Carlos lowered his head. “I never wished to cause you such pain. You are the daughter of my heart.” He shrugged in regret. “I am terribly sorry, mi niña. I do not deserve it, but can you forgive me?”
She reached across the table and touched the back of his hand, her smile tremulous. “Of course I can. I love you very much, but I am not a niña anymore. That’s the problem. It’s been so easy to let you take care of me, but it’s not healthy for either of us. If you hadn’t threatened the one thing I can’t live without, I never would have realized that.”
“I was trying to protect you.” Carlos shook his head. “You are fragile.”
“No, I’m not.” She sat up straight in her chair and thought of fighting through her panic on the back of Paul’s motorcycle, of facing down Darkside when he tried to intimidate her with a thousand pounds of out-of-control horse. “I’ve learned that about myself.”
Her uncle shook his head again. “You have not had to watch the child you love crash to the ground, her body convulsing, her limbs flailing, and know you cannot do anything to help her in her torment.”
“No, I haven’t,” Julia said, seeing his genuine anguish in the tic of a muscle in his cheek. “But neither have you for seven years.”
“It is hard to banish those images from my mind.”
“For my sake, will you try?”
He made a restless gesture with his hand. “I will do my best.”
“Good,” Julia said, giving a decisive nod. She’d walloped Carlos with some pretty emotional stuff and he seemed to have heard her. Now came the hardest part. She spilled it out in one long rush. “This situation has shown me the necessity of putting my career on a more businesslike footing. I appreciate everything you have done to build my reputation as an artist, but I need to look outside the family now. Claire Arbuckle has agreed to be my agent.”
She waited, her hands clenched around the wadded-up napkin in her lap.
Carlos rocked back in his chair. “I see. This is my punishment.”
“No, it’s business. Nothing more or less.”
She expected an explosion, but he merely picked up his fork and calmly took a bite of trout. “If you hire Mrs. Arbuckle, you must tell her about your condition,” he said, after he swallowed.
She stabbed a crab cake and shredded a piece from it. “I see no reason why it’s necessary.”
“She must keep you out of situations like Friday night.”
Julia put down her fork. “You’re missing the point. I want to be in situations like the reception.” She took a deep breath and reminded herself to make this a business discussion. “I’ve reached a point in my career where I need to broaden my customer base. As you pointed out, my current work might not appeal to previous buyers. Claire Arbuckle has contacts in New York City so she can put my paintings in front of an audience more accustomed to edgier art.”
“I thought I was protecting your reputation, not limiting your customers,” her uncle said. Her plan to distract him from her epilepsy had worked. “Mrs. Arbuckle simply wants to make money from what you have given her now. It will sell because of the popularity of your older work, but she does not care about the long-term view of your career as I do.”
His implication that her Night Mares were not good enough still stung. Then she remembered Paul’s reaction the first time he’d seen her painting; it had given him a good wallop. He’d wanted it and he claimed never to have wanted a work of art before. Her chin angled higher. “Mrs. Arbuckle understands I have to move forward in my work.”
“Then perhaps it is best I don’t represent you.” He flaked off another bite of trout.
Her mouth nearly fell open. That was it? He was taking his dismissal that calmly?
“Fortunately, I have invested your earnings carefully so you will never be without resources.”

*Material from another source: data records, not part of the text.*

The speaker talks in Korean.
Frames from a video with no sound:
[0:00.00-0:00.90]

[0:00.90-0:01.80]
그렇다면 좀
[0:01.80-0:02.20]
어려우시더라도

He must be desperate if he was invoking the gods of financial ruin. She spoke softly, trying to project the love she felt for him across the table and into his heart. “Let’s go back to being family, not partners.”
“We have been both for years.”
“I love you, Tío. Don’t let business drive a wedge between us.”

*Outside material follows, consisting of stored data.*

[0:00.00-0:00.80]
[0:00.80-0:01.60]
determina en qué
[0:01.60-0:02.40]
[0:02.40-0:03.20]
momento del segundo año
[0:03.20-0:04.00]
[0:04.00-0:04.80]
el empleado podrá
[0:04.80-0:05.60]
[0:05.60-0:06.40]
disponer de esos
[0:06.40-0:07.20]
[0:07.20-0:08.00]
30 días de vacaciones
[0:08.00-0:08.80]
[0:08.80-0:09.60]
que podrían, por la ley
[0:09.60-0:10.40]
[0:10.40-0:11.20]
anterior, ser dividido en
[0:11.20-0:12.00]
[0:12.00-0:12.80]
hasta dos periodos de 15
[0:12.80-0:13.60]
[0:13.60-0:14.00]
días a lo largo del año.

Carlos put his fork down and raised his napkin to his lips. When he looked at her again, she saw hurt in his eyes. “You mean this, mi querida?”
She nodded, tears welling. She hated to cause him pain, but it was better to make a clean break now than to let it fester.
“Your paintings hang in the homes and offices of governors and movie stars and CEOs,” he said, drawing himself up in his chair. “Why you feel that is not good enough I don’t understand.”